Convolution Reverb for NVidia and ATI GPUs - saving CPU time

VST, AU, etc. plug-in Virtual Effects discussion
2 posts since 13 Sep, 2011

Post Wed Sep 14, 2011 7:39 am

Nils Schneider wrote:It may be the case that the system ID has changed,

You are totally right, thank you. I verified that the system ID changes whenever I enable or disable an unused LAN port in Windows' device manager.
Nils Schneider wrote:You may want to re-download the demo and you will be happy again :)
No, thank you very much. I don't like your home-made challenge response "copy protection," especially considering its brittleness as illustrated by my own experience with it.

In contrast, LiquidSonics follows a comparatively friendly strategy, with a personalized license file that identifies me as the purchaser, but is not tied to any particular hardware at all. This no-nonsense approach is the primary reason why today I bought their slightly more expensive (60 GBP) Reverberate bundle, and not your plugin.

I imagine that you might not want to throw away all the hard work that went into your "copy protection" code, but I would also hazard a guess that it is costing you more paying customers than it prevents piracy.

1 posts since 21 Jul, 2012

Post Sat Jul 21, 2012 10:08 am

I tried the demo version and i have some problem.
The plugin's try to use the CPU not the GPU.
When i tried to load an impulse it happens an "openCL error code 7"
My Video card is an ATI Radeon HD 5750 with the latest drivers (12.6), the OS is XP.
Do you think that my system in not compatible or does the demo plugin can't run on my system ?

Best Regards
Jean Michel

1189 posts since 3 Mar, 2009 from Colorado Springs

Post Sat Jul 21, 2012 2:51 pm

Compyfox wrote:Just tested this reverb, and I'm a bit... baffled so to speak.

First and foremost, after an upgrade of my drivers, this thing works like it should. But not as expected. I expected a GPU load of about 5% per instance. Yet I got 25% with short IRs from StudioCat in either 44kHz or 48kHz. I'm running on an i7 with Windows in 32bit, tested in Cubase 5 and Cubase 6 with a sampling rate of 48kHz and a bitrate of 24bits.
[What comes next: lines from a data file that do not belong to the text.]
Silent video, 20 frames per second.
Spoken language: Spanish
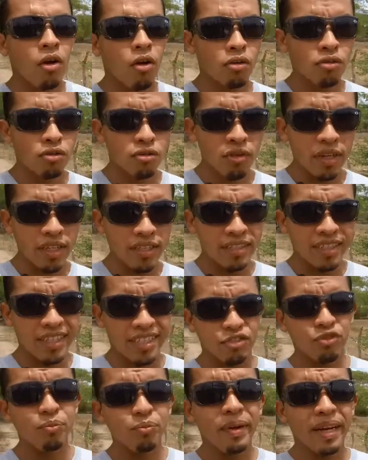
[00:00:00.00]
Honduras
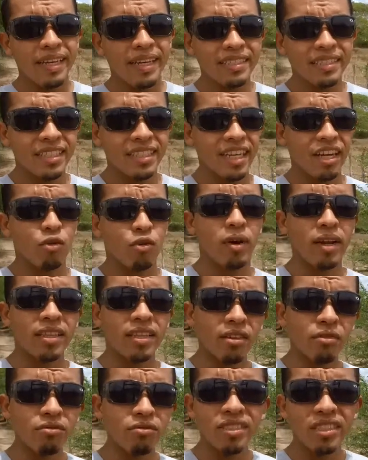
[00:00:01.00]
es un país que
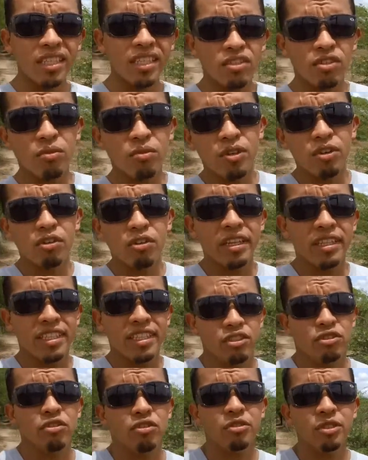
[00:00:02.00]
guarda un sinnúmero de
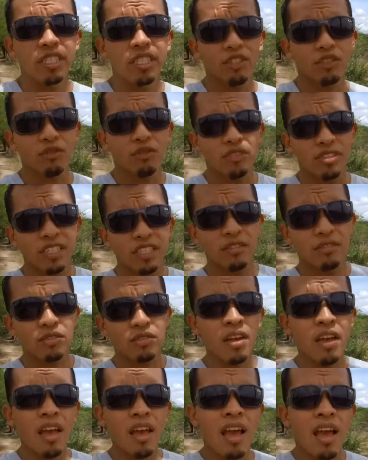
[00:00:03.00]
tesoros
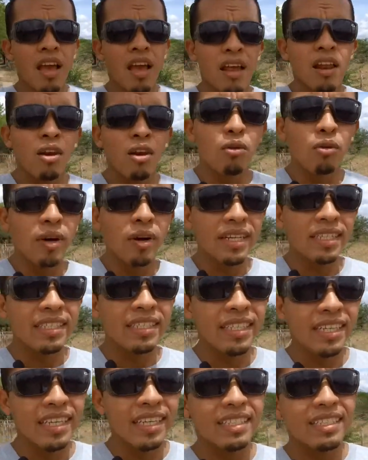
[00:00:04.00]
escondidos,
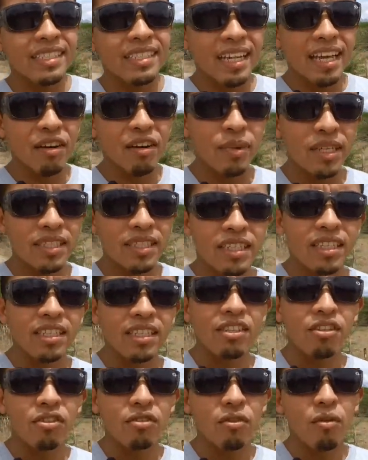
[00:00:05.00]
lugares que se han
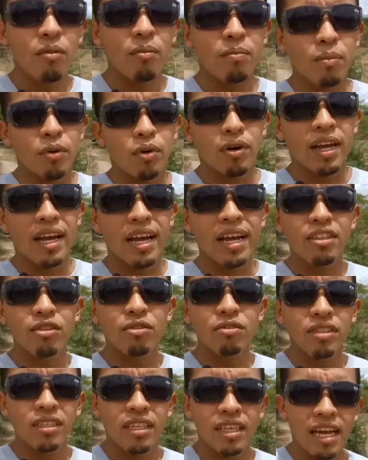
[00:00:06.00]
mantenido por
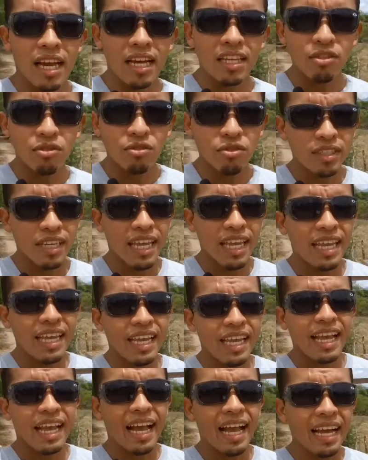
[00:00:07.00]
años y años
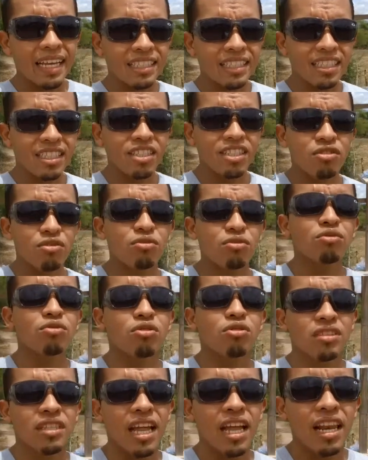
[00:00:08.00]
en casi su
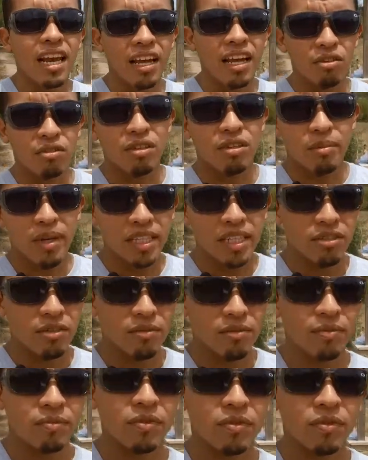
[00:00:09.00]
total anonimato.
On top of that... I can only use one instance simultaneously? Loading a second instance of this reverb with it's independent IR resultet in a GPU load of 88% on instance one, and way over 95% on instance two. Resulting in a slowdown of my rig. Again, doesn't matter if it's a 44kHz IR or 48kHz IR.
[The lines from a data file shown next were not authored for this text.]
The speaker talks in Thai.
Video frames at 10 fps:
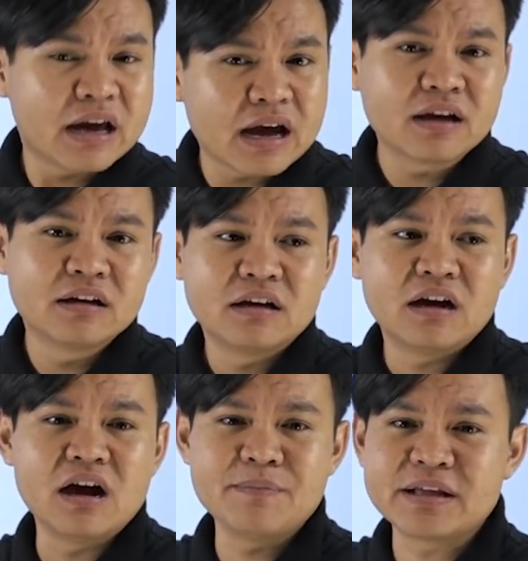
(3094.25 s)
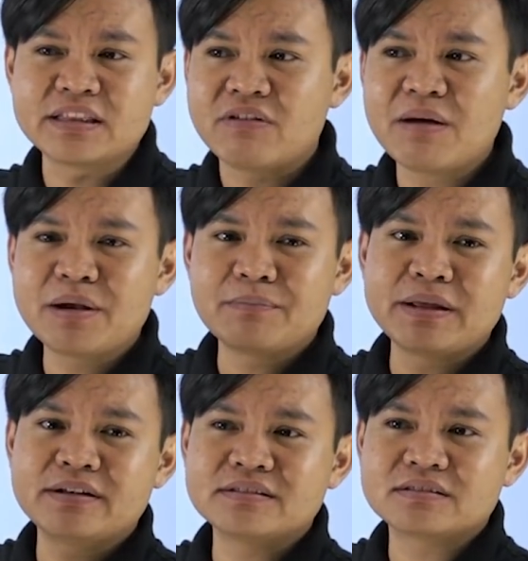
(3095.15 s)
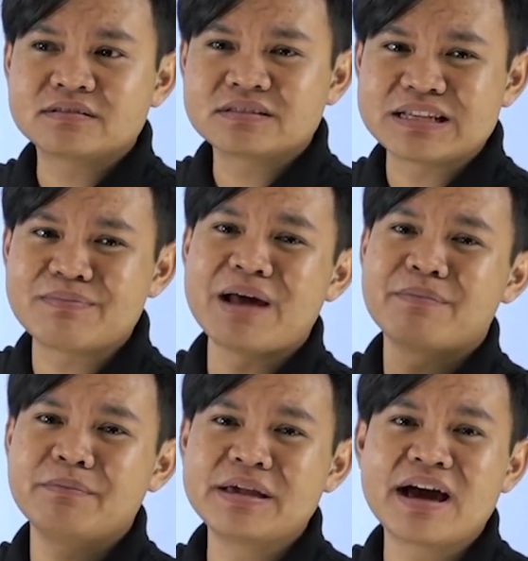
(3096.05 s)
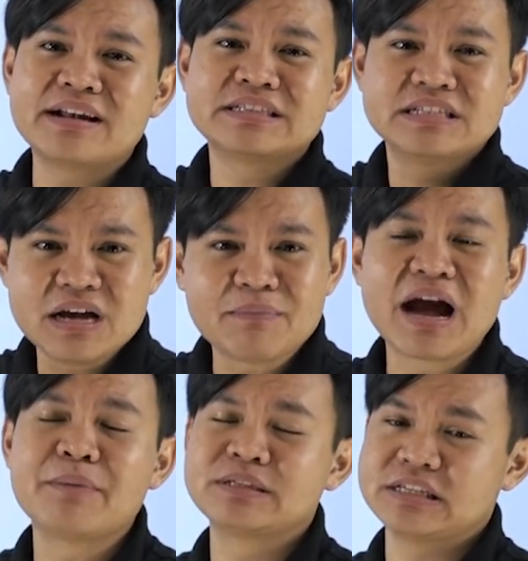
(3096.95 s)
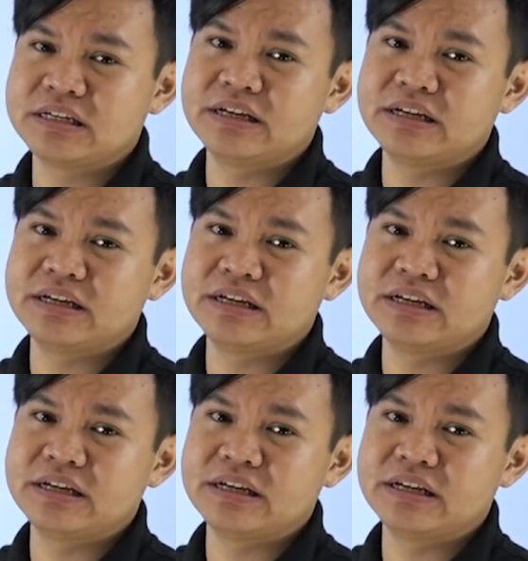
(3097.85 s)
นะเพียงแต่ว่ามันเป็นสมาร์ทแบบมีการเชื่อมคำเฉ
It is an interesting concept now doubt, but at the moment, not usable for my needs. Maybe it's due to my GPU (which is a GeForce 9500GT with 32 cores and 1GB RAM), maybe it's the code. I can't tell what's going on.

I can however assume, that one plugin eats about 8 cores per instance. Unless somebody has a CUDA core monitor to see how many codes are actually used up.

Guess I'll wait for an update then.
Here's the deal... All cards are not created equal. GPGPU and especially CUDA lives or dies on the performance of the actual SMs/CUDA cores and the amount, speed, and bus width of your VRAM.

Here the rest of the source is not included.